Bil’s rating (out of 5): BBB.5.
USA, 1964. Alta Vista Productions. Screenplay by Charles Beaumont, R. Wright Campbell, based on the story by Edgar Allan Poe. Cinematography by Nicolas Roeg. Produced by Roger Corman. Music by David Lee. Production Design by Daniel Haller. Costume Design by Laura Nightingale. Film Editing by Ann Chegwidden.

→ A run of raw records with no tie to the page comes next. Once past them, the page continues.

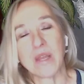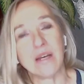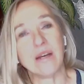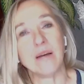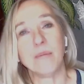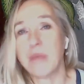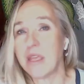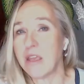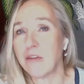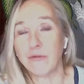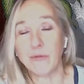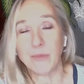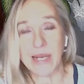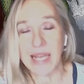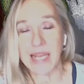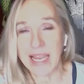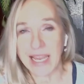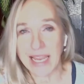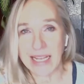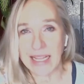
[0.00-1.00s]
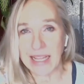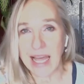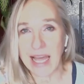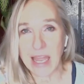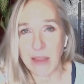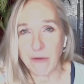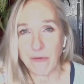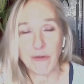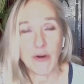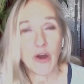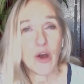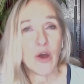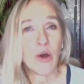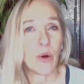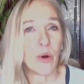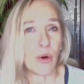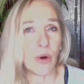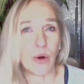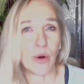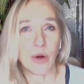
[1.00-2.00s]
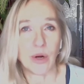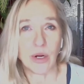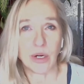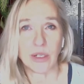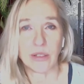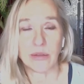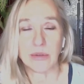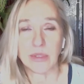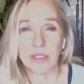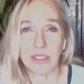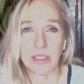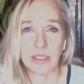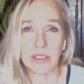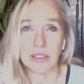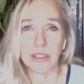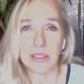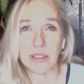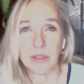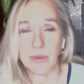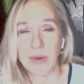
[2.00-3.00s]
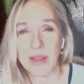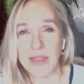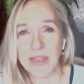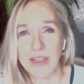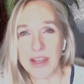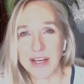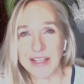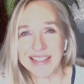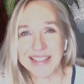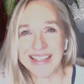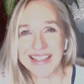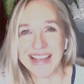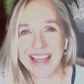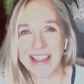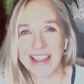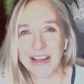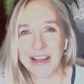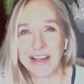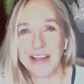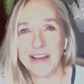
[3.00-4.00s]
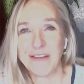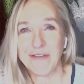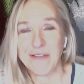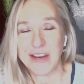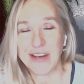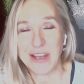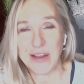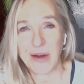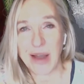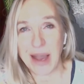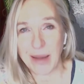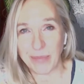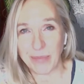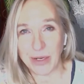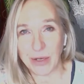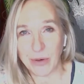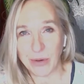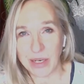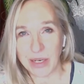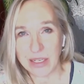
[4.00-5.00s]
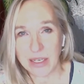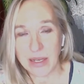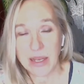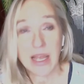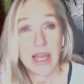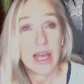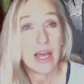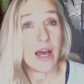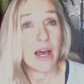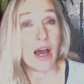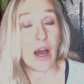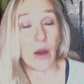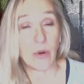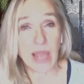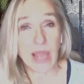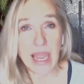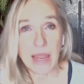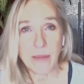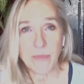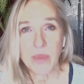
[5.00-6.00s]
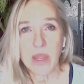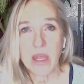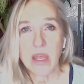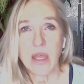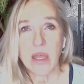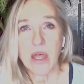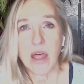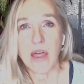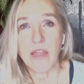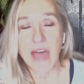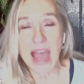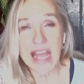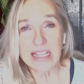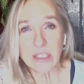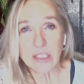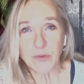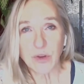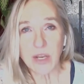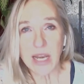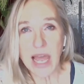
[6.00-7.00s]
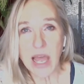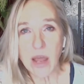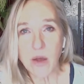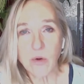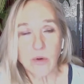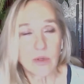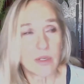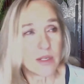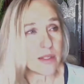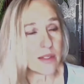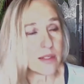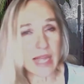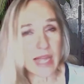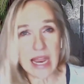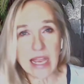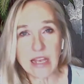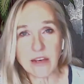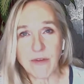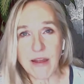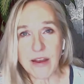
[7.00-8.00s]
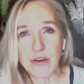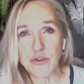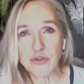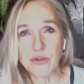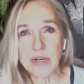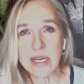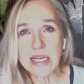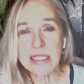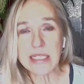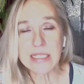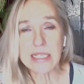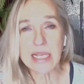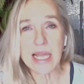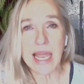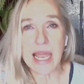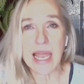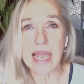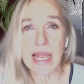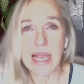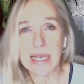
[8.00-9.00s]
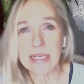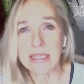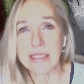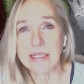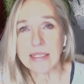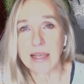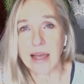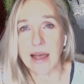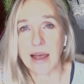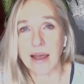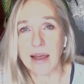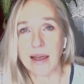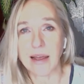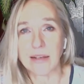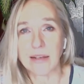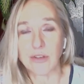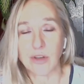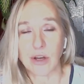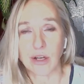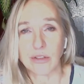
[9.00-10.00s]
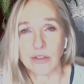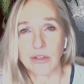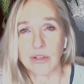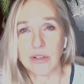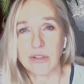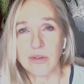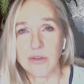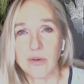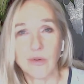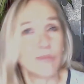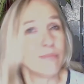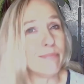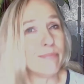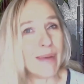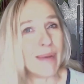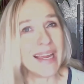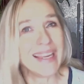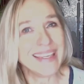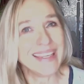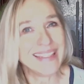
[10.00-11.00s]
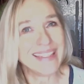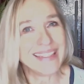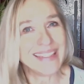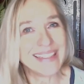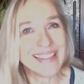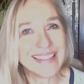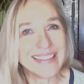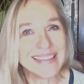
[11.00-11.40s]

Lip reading: even when I get live or when there's another video uploaded. Okay, that's for now. Stay adventurous and talk to you soon. Bye.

This adaptation of Edgar Allan Poe’s story is not in any way scary, but don’t let that stop you from watching it. As a tale of the macabre it is very enjoyable, highlighted by Vincent Price‘s hammy portrayal of Prospero and the colourful cinematography by future film director Nicholas Roeg. Prospero is an Italian nobleman who cripples his villagers with taxes and then burns their homes to the ground. When he discovers that the “Red Death” is taking over the countryside, he invites all the nobles of the area to his home for a lavish masque where they will wait out the epidemic in safety. To further amuse himself, he brings along a young village girl (Jane Asher) and her insolent boyfriend and old father to keep locked up in safety. Asher decides to make the best of the situation until she realizes that something equally diabolical is going on inside the castle as well as without! Lots of fun.